As in Prussia, the Poles of Russia have seen their liberties menaced more than ever before during the past decade, and have had to struggle hopelessly against a policy of ruthless extermination. If on the one hand the Prussian persecution is more to be condemned because Germany asks the world to believe that she is an enlightened, constitutional nation, and "the torch-bearer of civilization," while Russia is admittedly reactionary and still half-barbarous, on the other hand there is less excuse for the Russian persecution of the Poles. For in Russia it is not Teuton against Slav, but Slav against Slav.
Germany and Russia have had the common interest of fellow-criminals in their relation to the Polish nation. Russia has not hesitated to co-operate with Germany through diplomatic and police channels in riveting more securely the fetters of the Poles. Her championship of the south Slavs against Teutonic aggression has been supposedly on the grounds of "burning love for our brothers in slavery, in whose veins runs the same blood as ours." The sham and hypocrisy of this attitude is revealed when we consider the fact that Russia has never protested to Germany against the treatment of the Poles of Poznania, nor shown any inclination to treat with equity her own Poles. Here are "brothers in slavery" nearer home. There is ground for suspicion that her interest in the south Slavs has been purely because they are on the way to Constantinople and the Mediterranean. One who reads the recent history of Russia stultifies himself if he allows himself to believe that Russia has entered into the present war to defend Servia from Austrian aggression through any love for or humanitarian interest in the Servians. If Russia gets the opportunity, will her treatment of Servian national aspirations be any different from that of Austria-Hungary? When we try to answer this question, let us think of Bulgaria after 1878 (the last "war of liberation") and of Poland in 1914.
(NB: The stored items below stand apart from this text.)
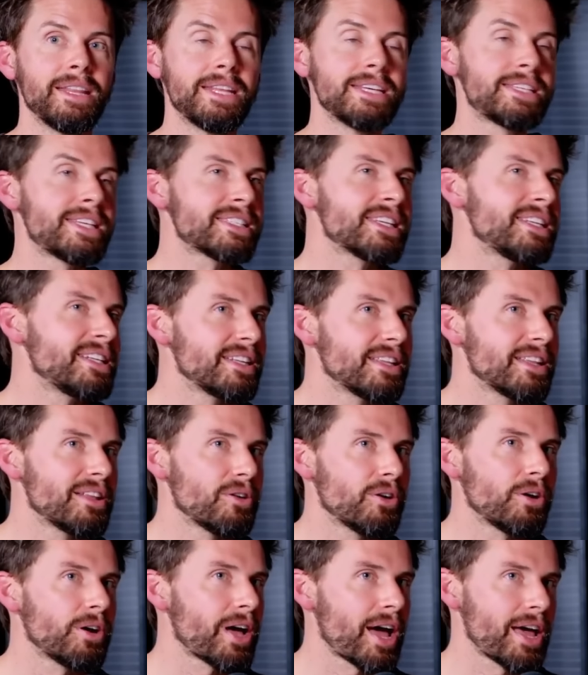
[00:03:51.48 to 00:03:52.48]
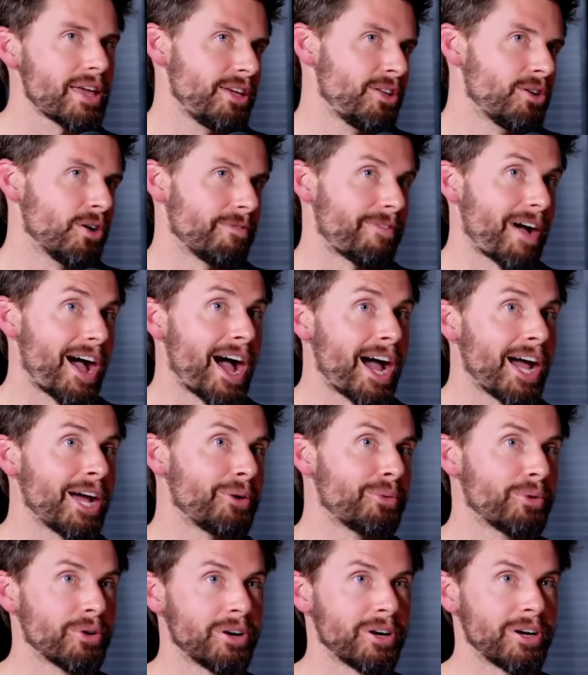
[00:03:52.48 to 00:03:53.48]
this isn't, you know, if I
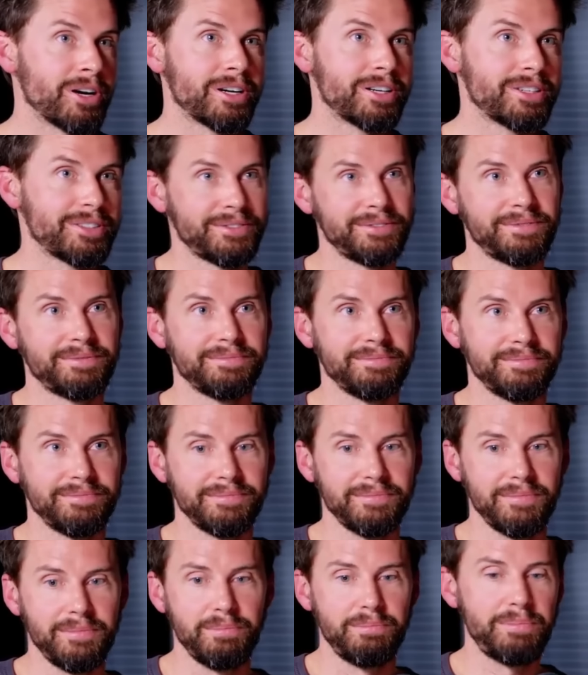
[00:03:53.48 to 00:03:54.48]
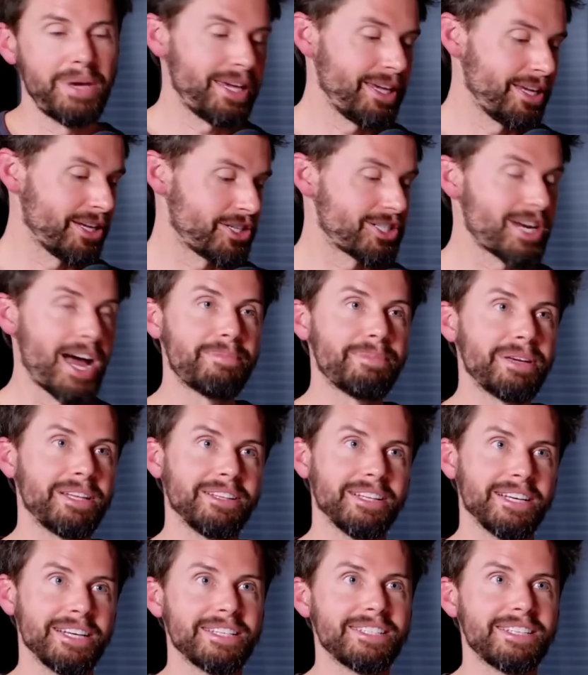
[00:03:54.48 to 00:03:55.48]
were making a
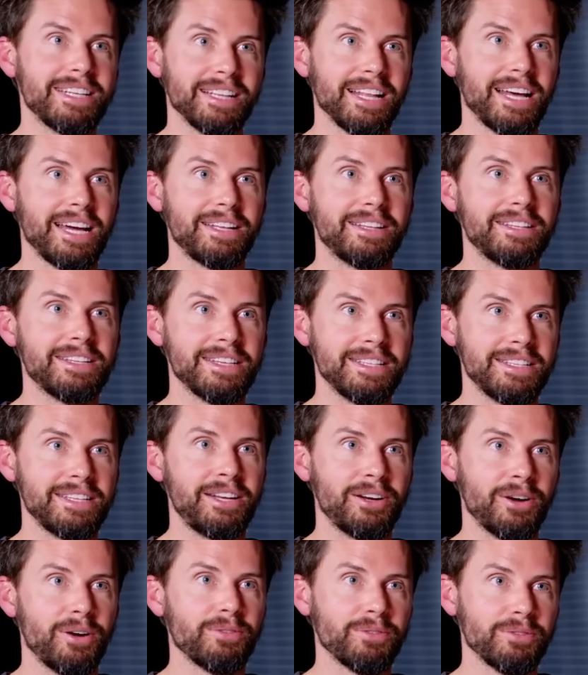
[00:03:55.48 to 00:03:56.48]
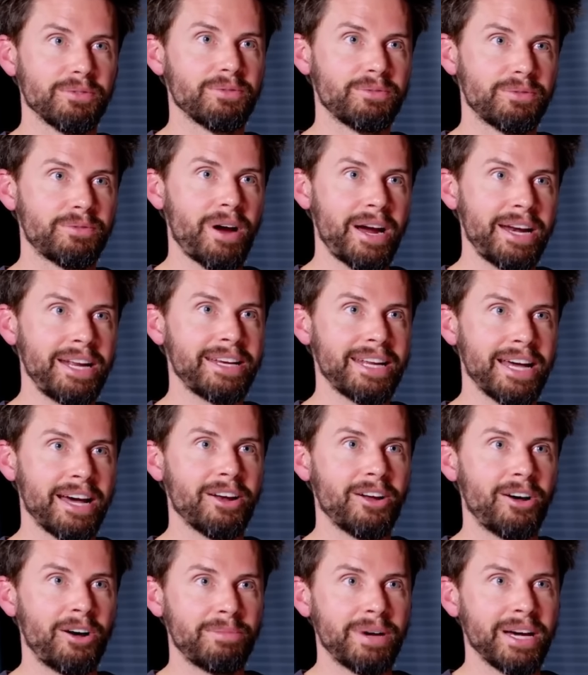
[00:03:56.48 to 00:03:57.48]
shopping list and like, you know, writing
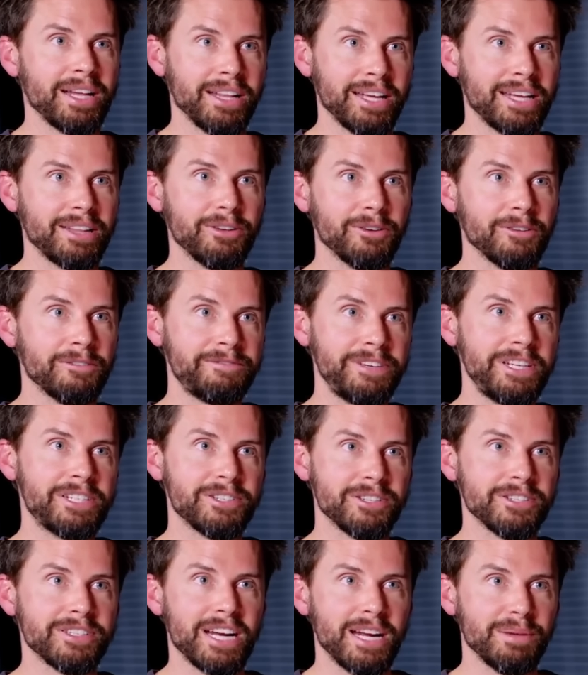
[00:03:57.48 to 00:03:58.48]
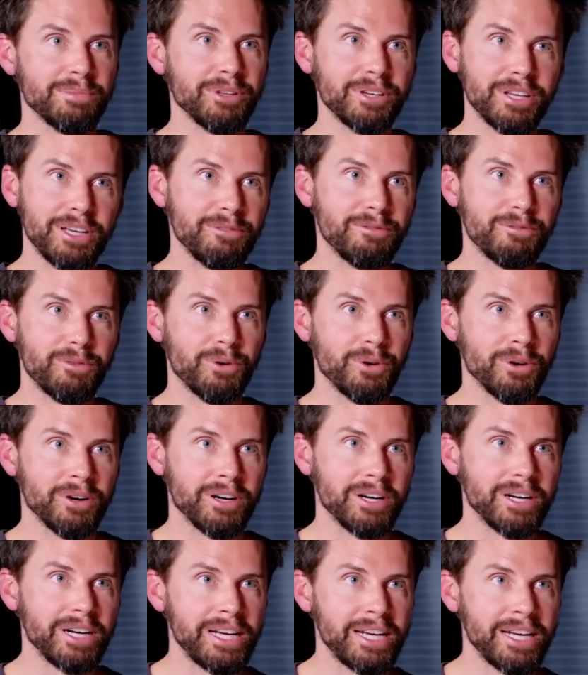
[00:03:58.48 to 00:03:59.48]
down all my like little features that I'm looking
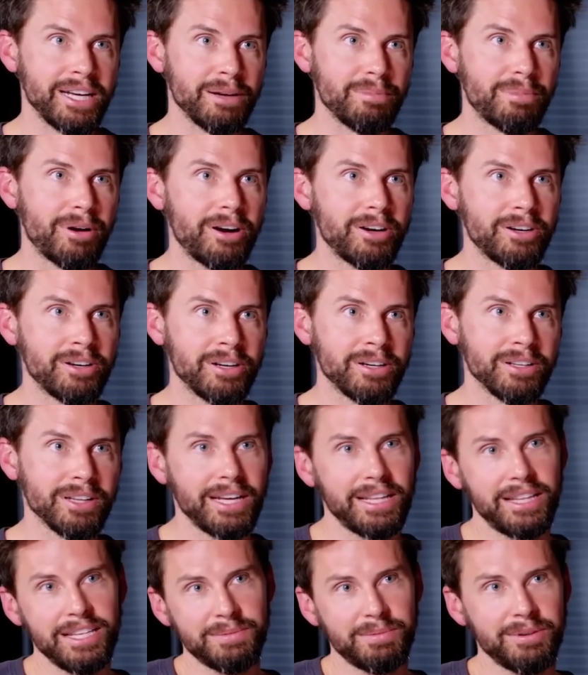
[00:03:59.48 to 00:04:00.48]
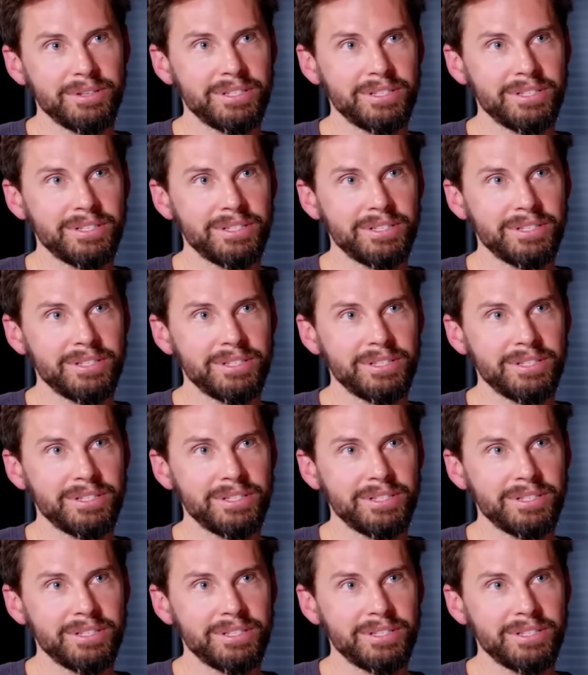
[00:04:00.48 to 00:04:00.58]
for in a partner, like this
On August 16, 1914, when I read the proclamation of Czar Nicholas to the partitioned Poles, promising to restore administrative autonomy to the kingdom of Poland, and posing as the liberator of Poles now under the yoke of Austria and of Prussia, it was hard to be enthusiastic. For the Jews of Odessa and Kief, and the Finns of Helsingfors, rise up to add their cry of warning to the bitter comments of Polish friends. Only two years ago I saw in those cities subjects of the Czar suffering cruelly from fanaticism and broken promises, and deprived of that which is now being held out as bait to the Poles, and as a sop to Russia's Allies.